Qualcomm Debuts Dragonwing IQ10 Robotics Processor and 3nm Snapdragon X2 Plus
At CES, Qualcomm unveiled its Dragonwing IQ10 Series robotics processor and a comprehensive-stack architecture for industrial AMRs and humanoids, boosting Physical AI performance with energy-efficient, high-throughput design. It also launched Snapdragon X2 Plus with 3nm Oryon cores to accelerate AI PC tasks and extend battery life beyond smartphones.
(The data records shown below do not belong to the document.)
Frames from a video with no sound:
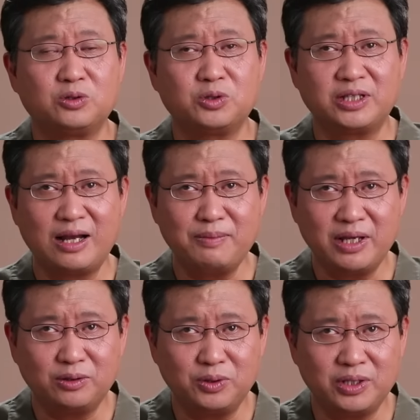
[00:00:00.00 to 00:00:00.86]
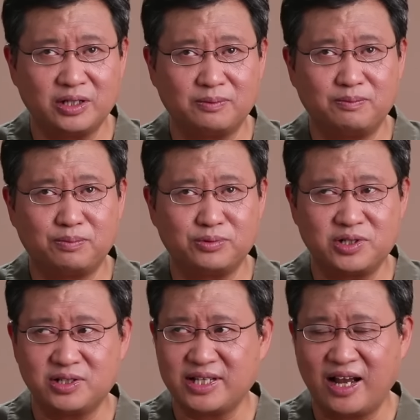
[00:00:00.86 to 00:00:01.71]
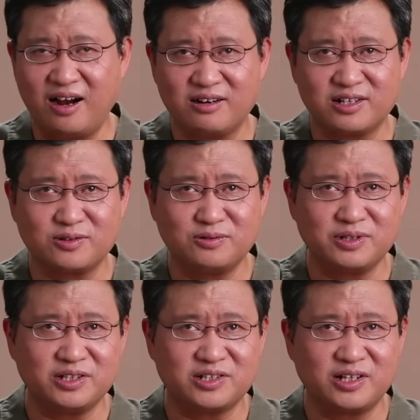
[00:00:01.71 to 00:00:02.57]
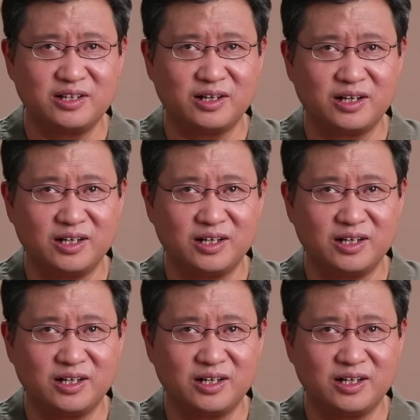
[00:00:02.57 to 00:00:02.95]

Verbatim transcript: 所以他面对的不是在20公里深的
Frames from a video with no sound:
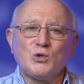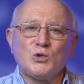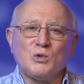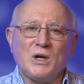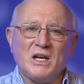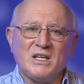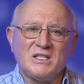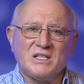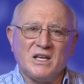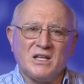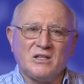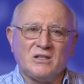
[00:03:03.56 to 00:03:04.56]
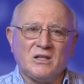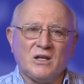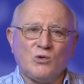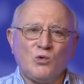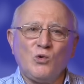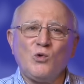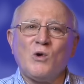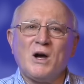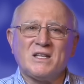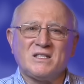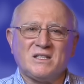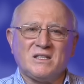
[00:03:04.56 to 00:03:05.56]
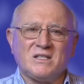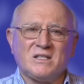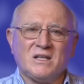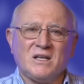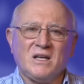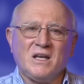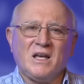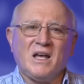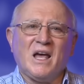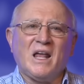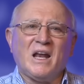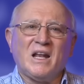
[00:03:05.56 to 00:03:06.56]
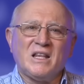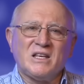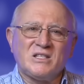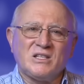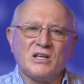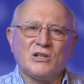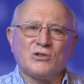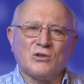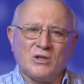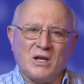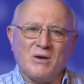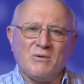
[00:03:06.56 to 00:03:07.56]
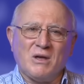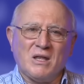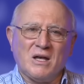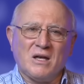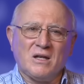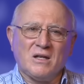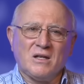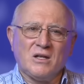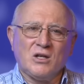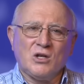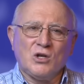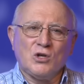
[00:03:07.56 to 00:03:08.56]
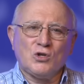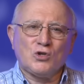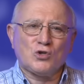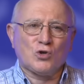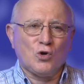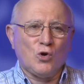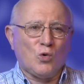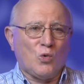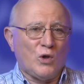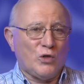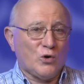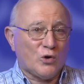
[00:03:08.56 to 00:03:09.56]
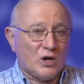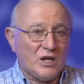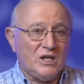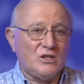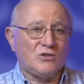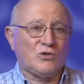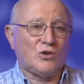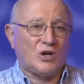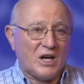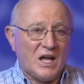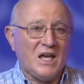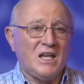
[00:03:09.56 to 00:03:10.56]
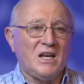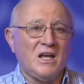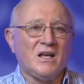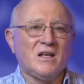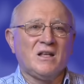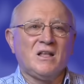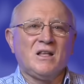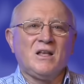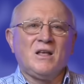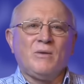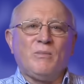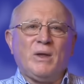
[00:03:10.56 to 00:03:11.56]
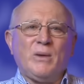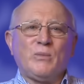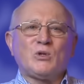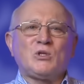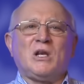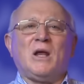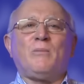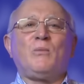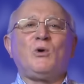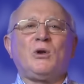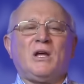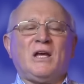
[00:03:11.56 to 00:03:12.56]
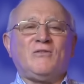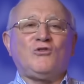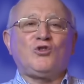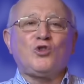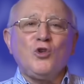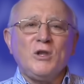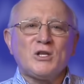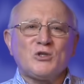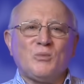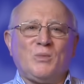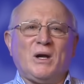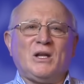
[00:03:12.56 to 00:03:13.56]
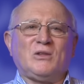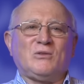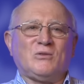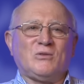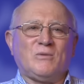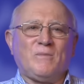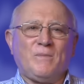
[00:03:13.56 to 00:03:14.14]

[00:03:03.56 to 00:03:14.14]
es un aliciente, un oasis en el desierto de la vida. Solo cuando Cristo reine, veremos el amor en toda su plenitud.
1. CEO Identifies Robotics as Next Major AI Opportunity
At CES 2026 in Las Vegas, Qualcomm CEO Cristiano Amon declared robotics the next ‘big wave’ of artificial intelligence, positioning the company to leverage its edge-AI expertise beyond smartphones and data centers. He highlighted that Qualcomm’s recent robotics architecture integrates hardware, software and ‘compound AI’ to enable real-world deployment of industrial automated mobile robots (AMRs) and full-size humanoids. The Dragonwing™ IQ10 Series processor, unveiled at the show, delivers up to 100 TOPS (trillions of operations per second) of AI compute with power efficiency improvements of 30% over prior generations. Amon noted that existing partnerships with Booster and VinMotion—whose humanoid prototypes achieved over 10 hours of continuous operation on a single charge—demonstrate Qualcomm’s ability to scale robotics solutions across factories, logistics and service applications. He confirmed early discussions with Tier-1 industrial robot maker Kuka, underlining potential multi-year design wins worth hundreds of millions of dollars in aggregate revenues starting in fiscal 2027.
2. Snapdragon X2 Plus Platform Aims to Expand AI PC Market
Also at CES, Qualcomm introduced its Snapdragon X2 Plus compute platform, built on 3-nanometer Oryon CPU cores and integrated AI accelerators delivering up to 60 TOPS of neural processing. The company said the X2 Plus will power a new generation of Windows AI PCs with performance gains of 20% and battery-life extensions of 15% compared to prior Snapdragon platforms. Qualcomm forecasts that AI-capable Windows notebooks will represent 25% of the sub-$1,000 laptop market by 2027, up from 8% this year, driven by OEM launches planned in the coming months by HP, Lenovo and Samsung. The platform’s combination of on-device AI inference for real-time language translation, background noise suppression and intelligent power management is expected to open new revenue streams beyond mobile handsets, with licensing and royalty contributions to Qualcomm’s QCT segment projected to grow at a mid-teens rate over the next two years.